Step 1: Mechanism of $S_N1$ Reaction
The $S_N1$ reaction proceeds in two steps. The rate-determining step involves the formation of a carbocation intermediate. Therefore, the reactivity of alkyl halides towards $S_N1$ reaction depends directly on the stability of the carbocation formed.
Step 2: Stability Order of Carbocations
The general order of carbocation stability is: \[ \text{Tertiary } (3^\circ)>\text{Secondary } (2^\circ)>\text{Primary } (1^\circ)>\text{Methyl} \] Step 3: Analyze the Compounds
A. $(CH_3)_3CBr$ (tert-Butyl bromide): Forms a Tertiary ($3^\circ$) carbocation.

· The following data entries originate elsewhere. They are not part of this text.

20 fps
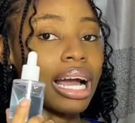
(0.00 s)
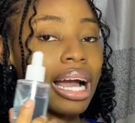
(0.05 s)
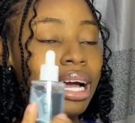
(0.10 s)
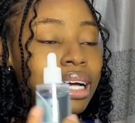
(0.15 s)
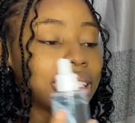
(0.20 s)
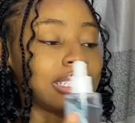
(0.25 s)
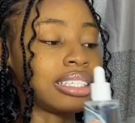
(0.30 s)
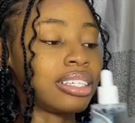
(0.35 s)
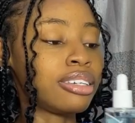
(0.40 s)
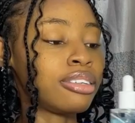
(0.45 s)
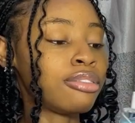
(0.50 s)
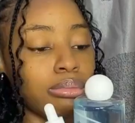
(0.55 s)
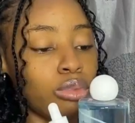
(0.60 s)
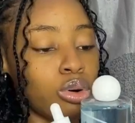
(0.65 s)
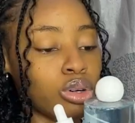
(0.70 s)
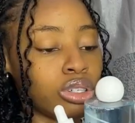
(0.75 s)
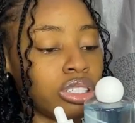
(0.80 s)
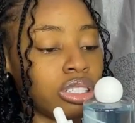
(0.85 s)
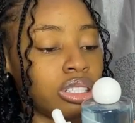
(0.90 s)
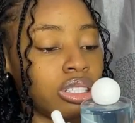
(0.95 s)
and give
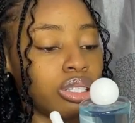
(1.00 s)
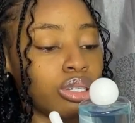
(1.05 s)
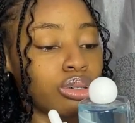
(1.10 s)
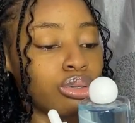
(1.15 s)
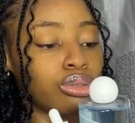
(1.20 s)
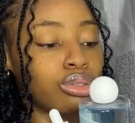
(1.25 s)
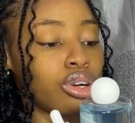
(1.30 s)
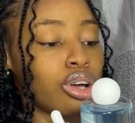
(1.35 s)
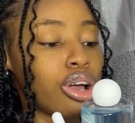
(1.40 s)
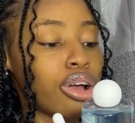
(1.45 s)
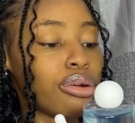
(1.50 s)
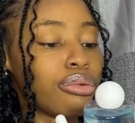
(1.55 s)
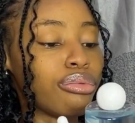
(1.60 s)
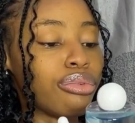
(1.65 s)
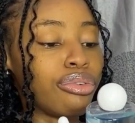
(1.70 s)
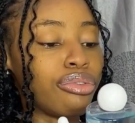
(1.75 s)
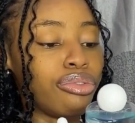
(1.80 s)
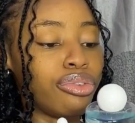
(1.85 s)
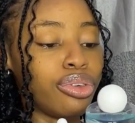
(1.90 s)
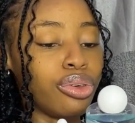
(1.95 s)
more detailed
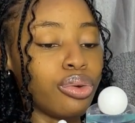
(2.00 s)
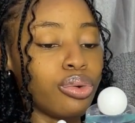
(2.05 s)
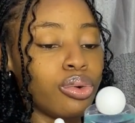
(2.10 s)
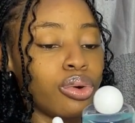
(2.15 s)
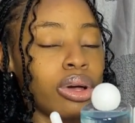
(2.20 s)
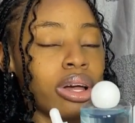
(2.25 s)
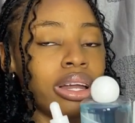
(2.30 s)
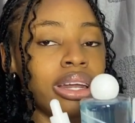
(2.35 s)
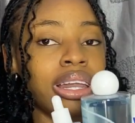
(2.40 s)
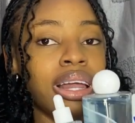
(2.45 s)
review.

Most stable.
B. $CH_3CH_2CH_2CH_2Br$ (n-Butyl bromide): Forms a Primary ($1^\circ$) carbocation with a straight chain. Least stable.
C. $(CH_3)_2CHCH_2Br$ (Isobutyl bromide): Forms a Primary ($1^\circ$) carbocation. Although it is primary like B, the branching at the $\beta$-position makes it slightly more reactive than simple n-butyl in some contexts due to rearrangement potential, but in standard stability comparison, it is often grouped near B. However, for $S_N1$, strictly $1^\circ$ are very slow.

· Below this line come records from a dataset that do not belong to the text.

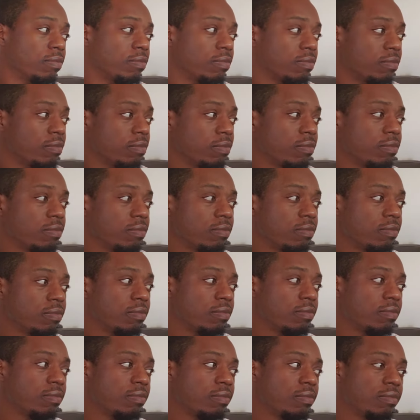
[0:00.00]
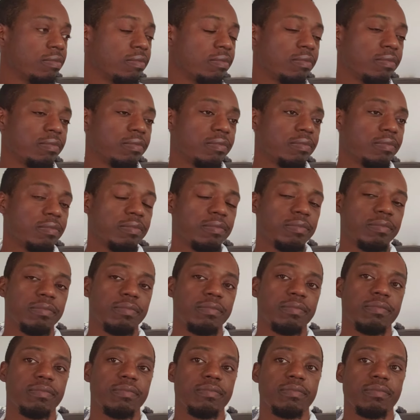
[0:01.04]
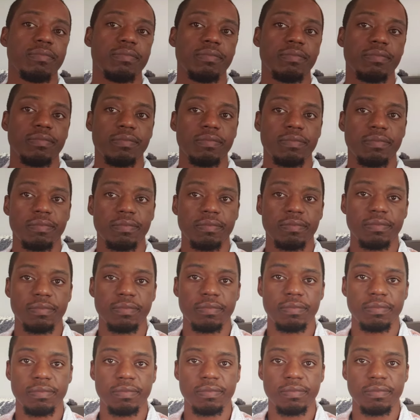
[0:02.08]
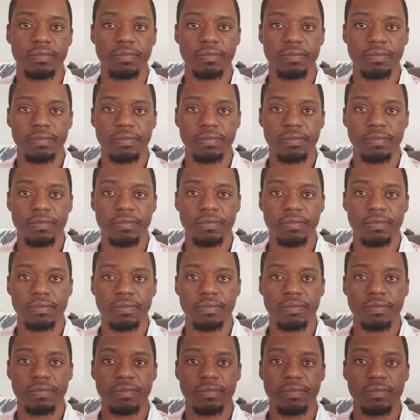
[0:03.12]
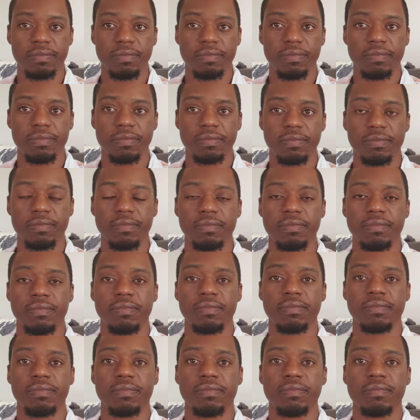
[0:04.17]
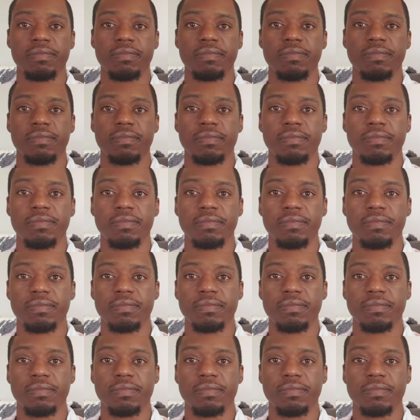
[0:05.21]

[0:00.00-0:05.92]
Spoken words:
(silent)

D. $CH_3CH(Br)CH_2CH_3$ (sec-Butyl bromide): Forms a Secondary ($2^\circ$) carbocation. Intermediate stability.
Step 4: Arranging in Increasing Order
Based on carbocation stability ($1^\circ<2^\circ<3^\circ$):
Lowest reactivity: Primary alkyl halides (B and C).
Intermediate reactivity: Secondary alkyl halide (D).
Highest reactivity: Tertiary alkyl halide (A).
Comparing B and C (both $1^\circ$): While both are primary and slow for $S_N1$, the order given in option (ii) places B (linear) as the least reactive and C (branched primary) slightly higher, followed significantly by D ($2^\circ$) and A ($3^\circ$). The clear distinction is: \[ \text{Primary} (B, C)<\text{Secondary} (D)<\text{Tertiary} (A) \] The option that matches this sequence ($...<D<A$) is (ii).